TASK: The records below need to be repeated exactly, with every picture left out.

Stored data:
_ _ _

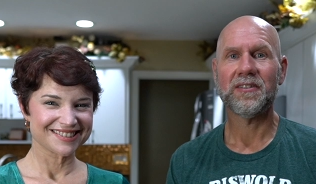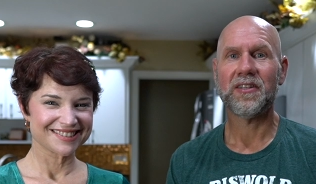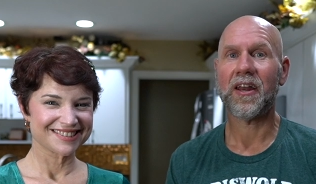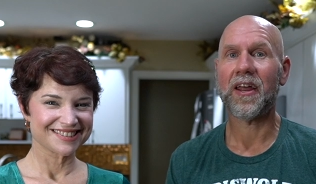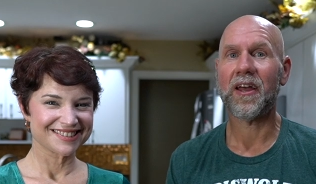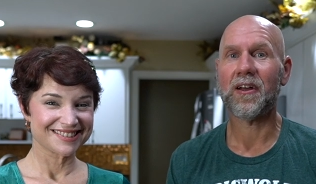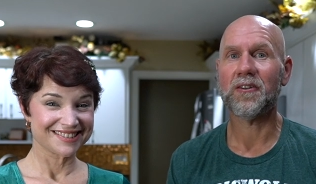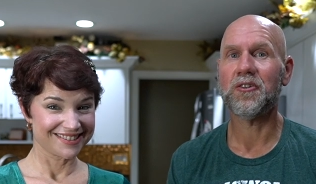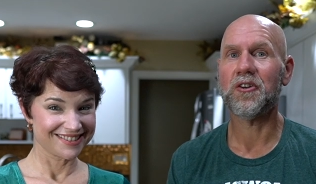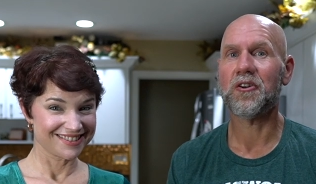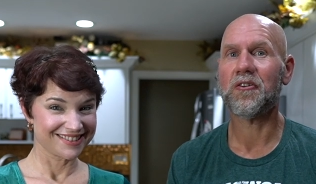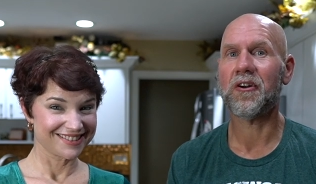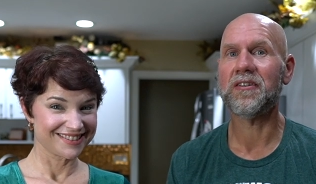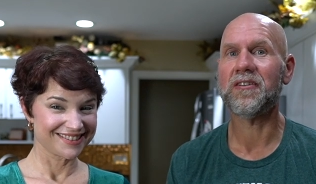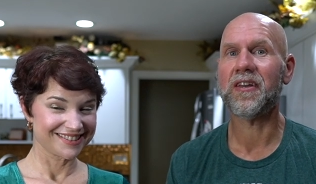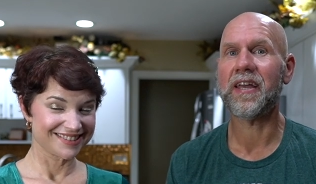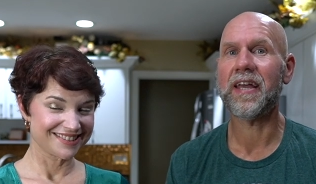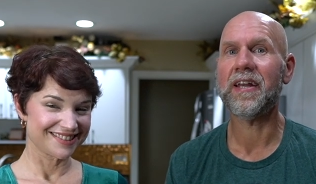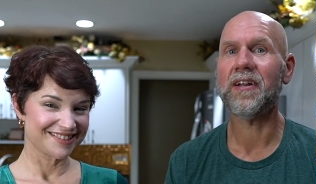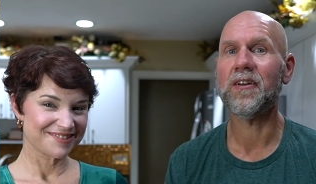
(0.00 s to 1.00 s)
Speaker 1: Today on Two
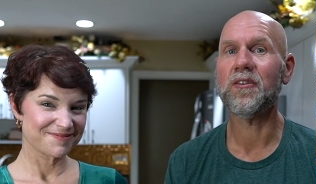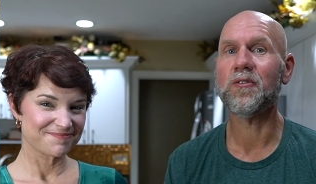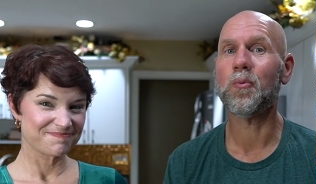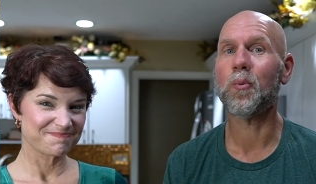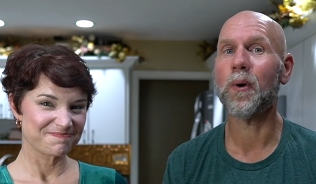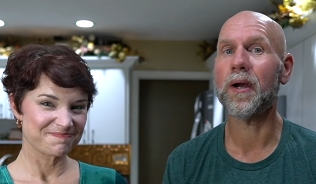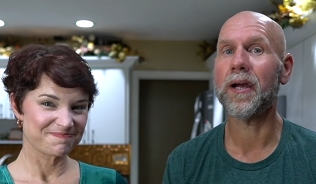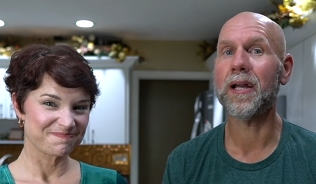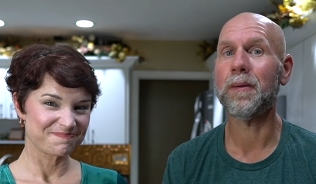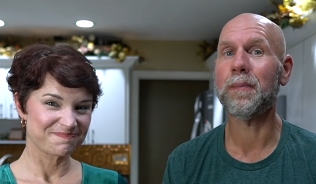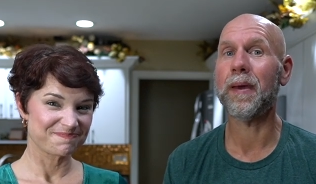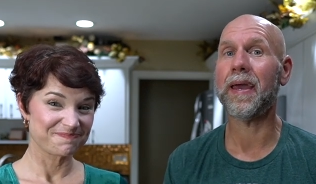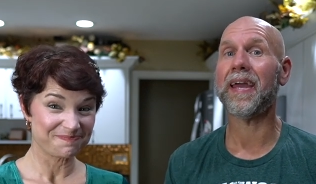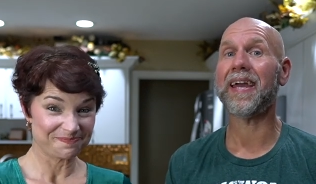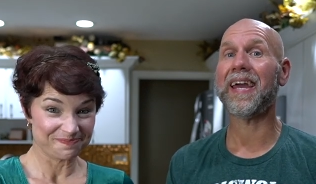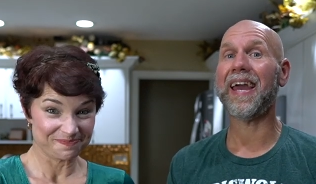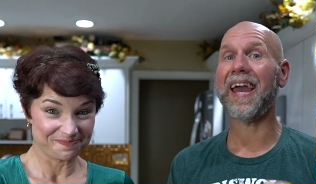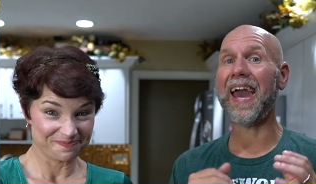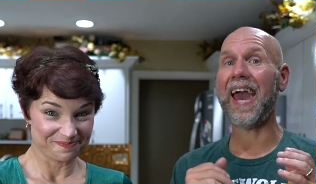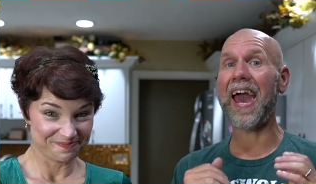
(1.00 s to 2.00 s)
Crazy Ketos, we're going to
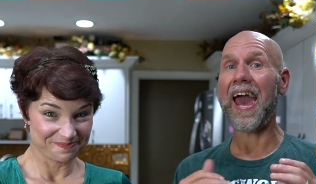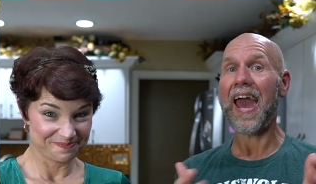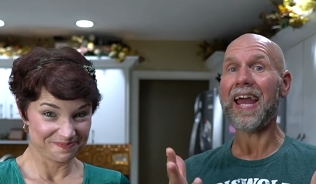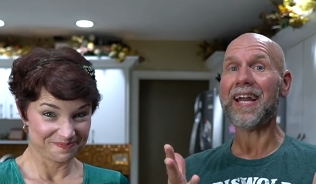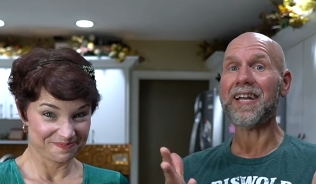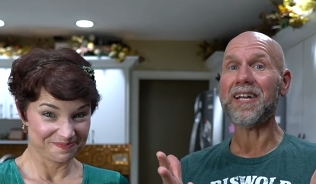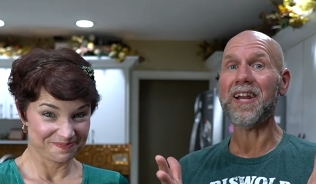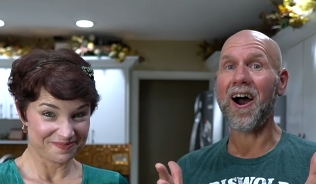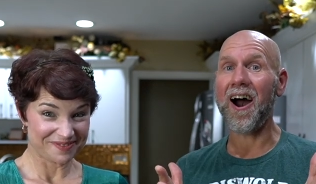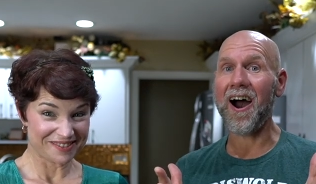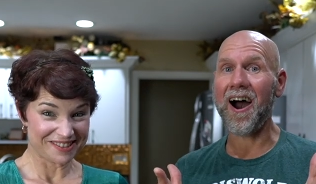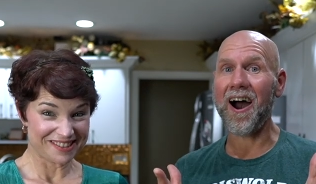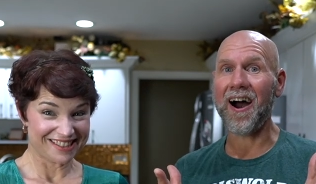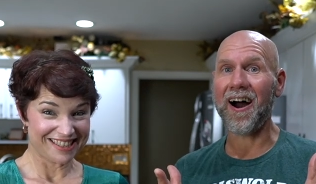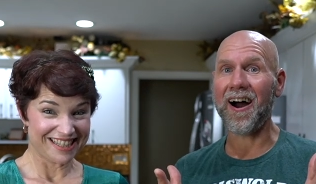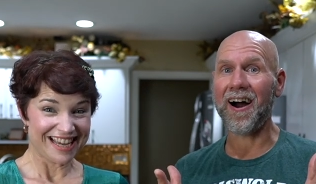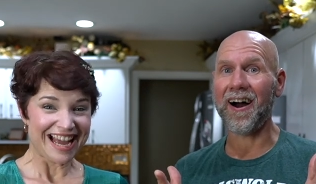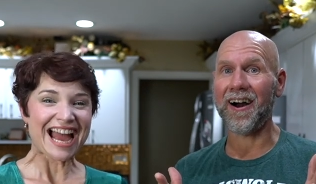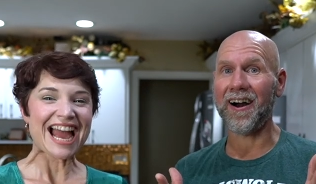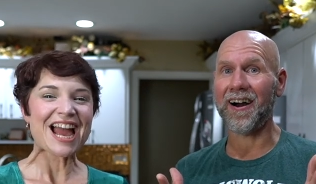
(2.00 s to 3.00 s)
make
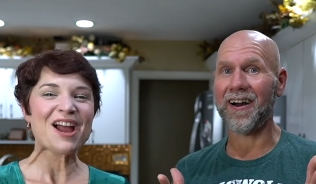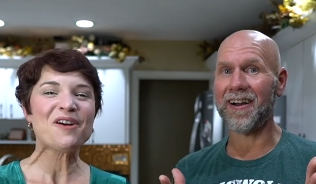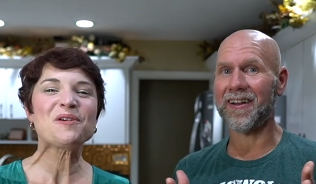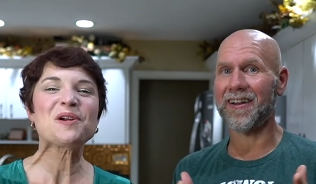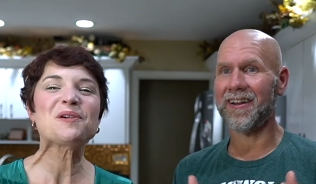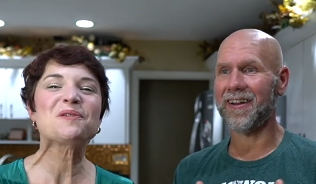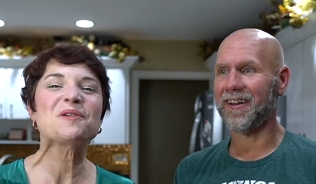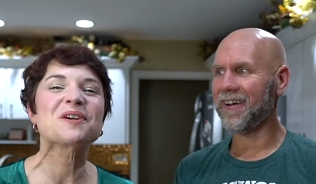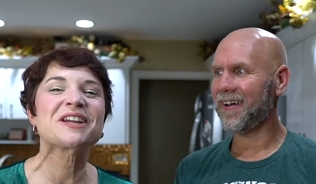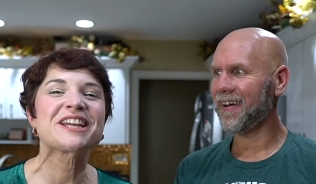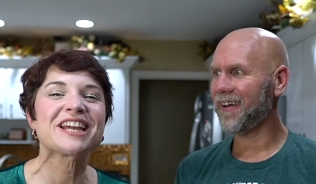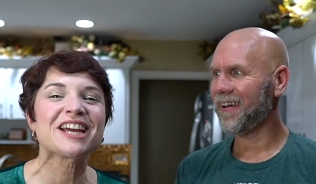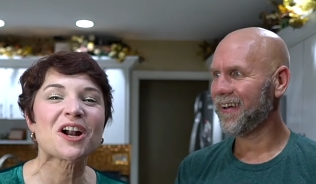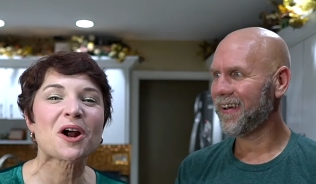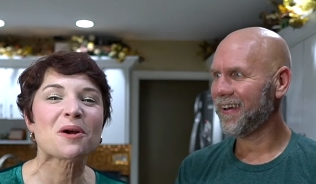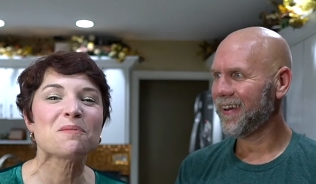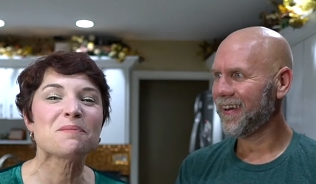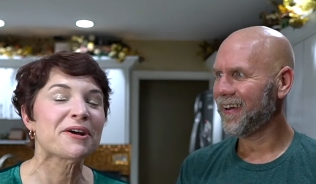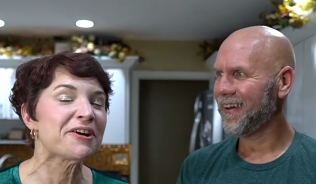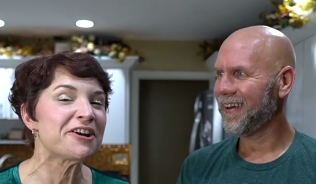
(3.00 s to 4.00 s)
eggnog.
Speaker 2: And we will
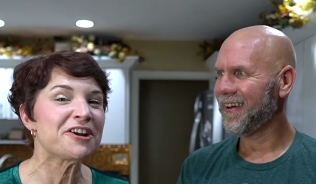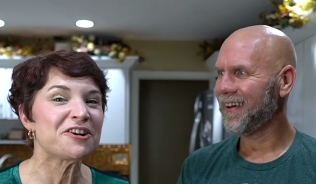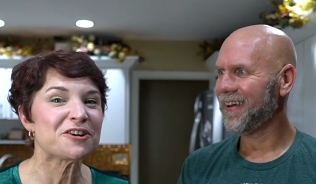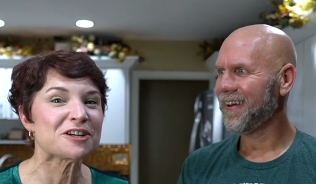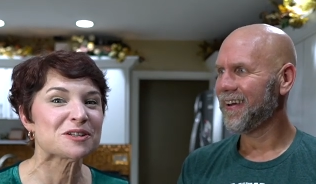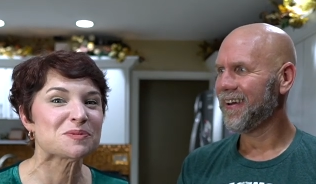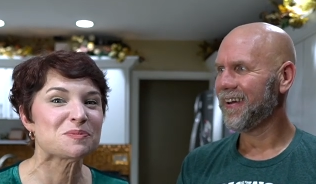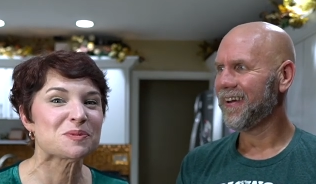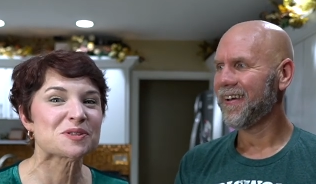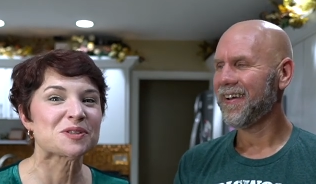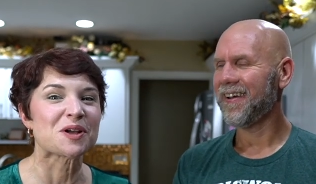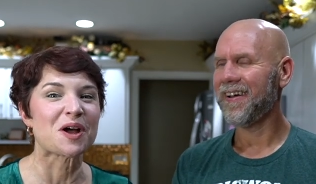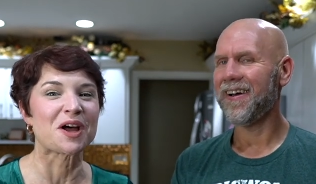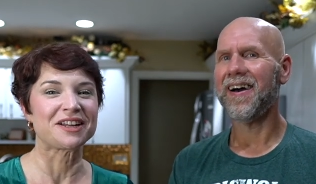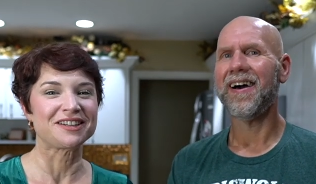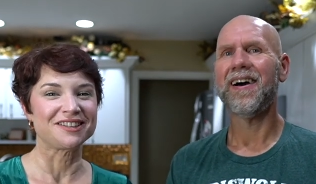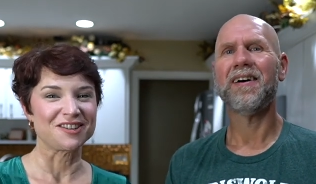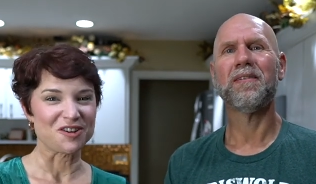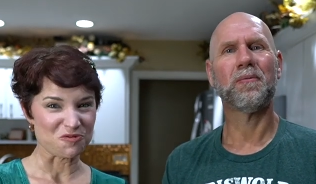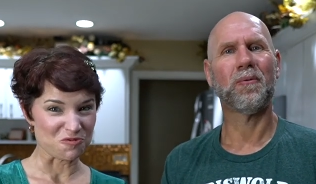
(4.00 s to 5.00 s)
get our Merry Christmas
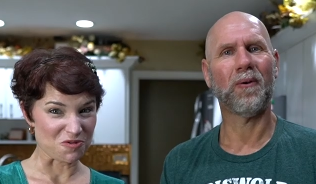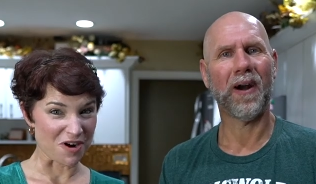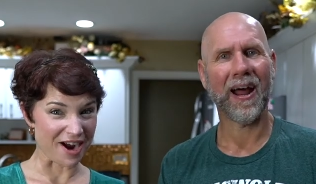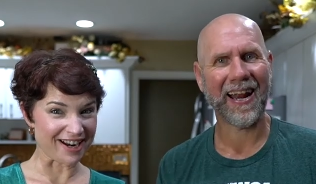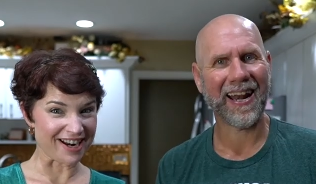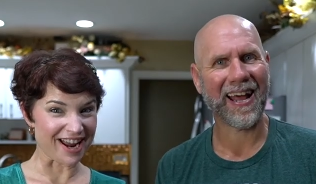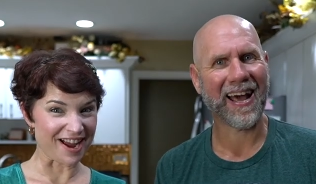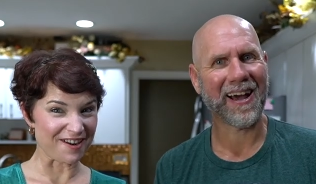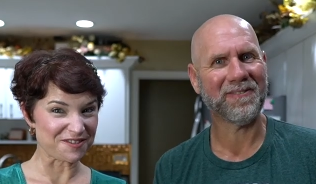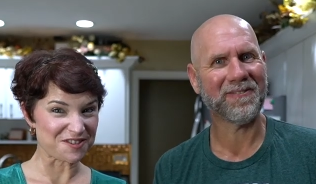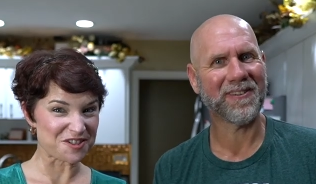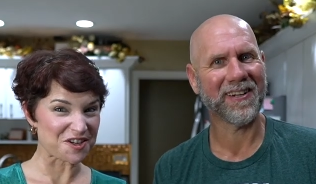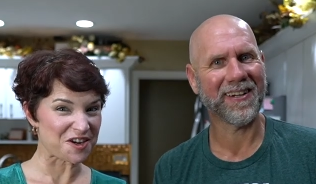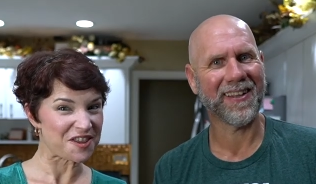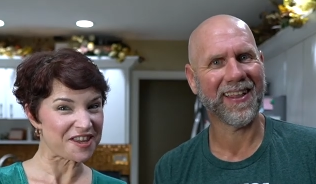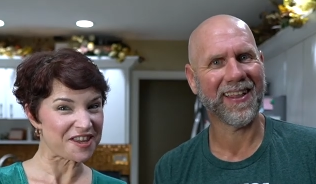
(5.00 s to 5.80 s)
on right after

_ _ _

SOLVED EXERCISE:
(0.00 s to 1.00 s)
Speaker 1: Today on Two
(1.00 s to 2.00 s)
Crazy Ketos, we're going to
(2.00 s to 3.00 s)
make
(3.00 s to 4.00 s)
eggnog.
Speaker 2: And we will
(4.00 s to 5.00 s)
get our Merry Christmas
(5.00 s to 5.80 s)
on right after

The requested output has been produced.